Retratistas do Morro

O projeto Retratistas do Morro, desde de 2015, trabalha com objetivo de contribuir para a preservação do patrimônio histórico-cultural nacional e ampliação do entendimento sobre a história das imagens no Brasil, com ênfase em narrativas visuais produzidas principalmente por retratistas tradicionais que atuaram nas favelas e comunidades do país, por meio do mapeamento, identificação, catalogação e restauração desses acervos fotográficos.

A Comunidade do Aglomerado da Serra

O início da pesquisa constituiu em realizar um levantamento para identificação desse grupo de retratistas que atuaram na Comunidade do Aglomerado Serra, em Belo Horizonte, ao longo dos últimos 50 anos, registrando o cotidiano de seus moradores.

A comunidade, onde moram mais de 70.000 pessoas, numa área equivalente a aproximadamente 1.500.000 m2, com cerca de 14.000 moradias, é resultado da expansão populacional e territorial de vilas menores que foram surgindo na encosta da Serra do Curral, a partir de 1914, ainda como solução para muitas famílias que vieram do interior para colaborar na construção da capital mineira ou a procura de emprego e não tinham onde morar.

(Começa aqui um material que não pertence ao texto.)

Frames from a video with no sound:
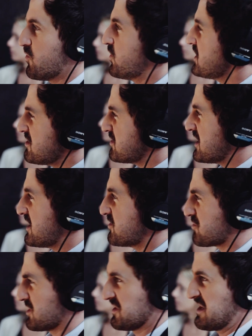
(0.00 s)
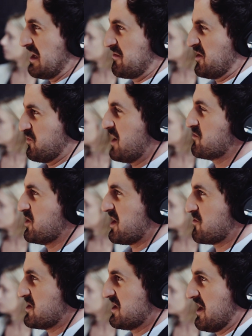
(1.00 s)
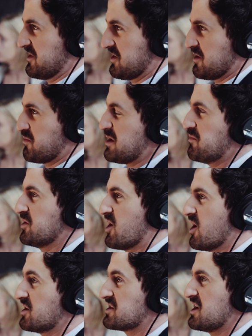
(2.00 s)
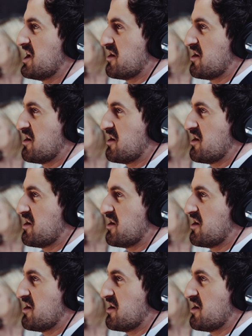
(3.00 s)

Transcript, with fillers: What do you think it is with the league? I mean, when will they realize that people aren't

Dentre os fotógrafos com os quais passamos conviver de forma mais próxima se destacaram, Afonso Pimenta e João Mendes, por estarem atuando na região desde o final da década de 1960 e pelo volume de seus acervos que juntos somam mais de 40.000 fotogramas, entre negativos P&B de médio formato (6×6) negativos coloridos 35mm, monóculos e negativos de ½ 35mm.

As imagens produzidas por eles nos revelam outras versões da história das cidades e das populações de favela no Brasil, contadas a partir das experiências e visão de mundo de seus moradores.

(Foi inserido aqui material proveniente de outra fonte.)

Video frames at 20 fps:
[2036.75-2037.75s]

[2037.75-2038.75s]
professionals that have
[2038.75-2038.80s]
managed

A trajetória de João e Afonso, de quase meio século, se tornou um dos poucos acervos imagéticos, ainda com possibilidade de restauração, sobre a memória visual da cidade de Belo Horizonte, capaz de conectar as histórias de vida dos moradores do aglomerado, suas lutas e conquistas, à historia da capital mineira.

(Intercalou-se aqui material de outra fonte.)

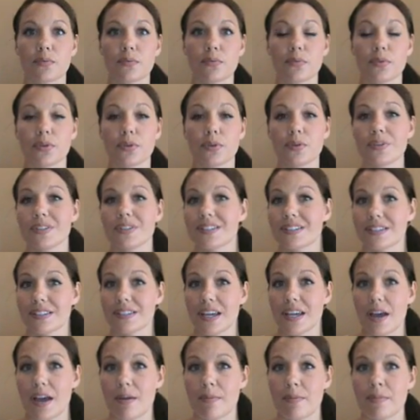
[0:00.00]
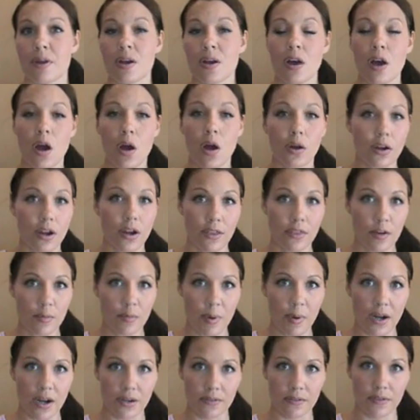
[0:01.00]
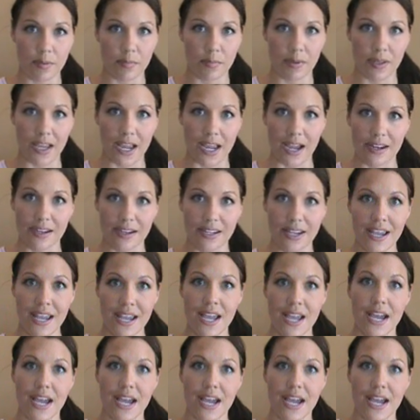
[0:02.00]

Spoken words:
root, stem, or other part of the plant.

Entre seus gestos fotográficos quase despretensiosos, voltados para o registro de uma realidade familiar e seus movimentos cotidianos, acompanhando intimamente o acontecimento de casamentos, nascimentos, batizados, jogos de futebol, velórios, formaturas, bailes e construções de barracos deixa-se transparecer as mudanças que ocorreram, ao longo do tempo, nos cenários social, político, econômico e cultural naquela região, a exemplo do que é visto em várias outros locais pelo Brasil.

É fundamental reconhecer a importância da preservação das memórias e patrimônios culturais que representem o fruto da experiência coletiva das populações brasileiras, possibilitando assim a formação de imaginários e noções históricas, baseadas em múltiplas narrativas, imagens, percepções e pontos de vista, que permitirão interpretações menos desiguais e distorcidas das realidades que nos cercam.

Essas imagens, além de representarem a memória imagética e as identidades culturais da cidade de Belo Horizonte, são também documentos de valor histórico, político e social, de alcance nacional, que apresentam uma visão ampliada sobre a trajetória das metrópoles brasileiras e suas as populações.

Atualmente conseguimos restaurar quase 40 imagens, que já demonstram o potencial de transformação simbólica desses acervos. O projeto recentemente, em outubro de 2017, recebeu do IPHAN o prêmio Rodrigo Melo Franco de Andrade, que irá possibilitar a continuidade dos trabalhos de recuperação e catalogação de mais algumas fotografias. Nossa intenção é ampliar este número de imagens restauradas a cada dia e torna-las públicas e acessíveis.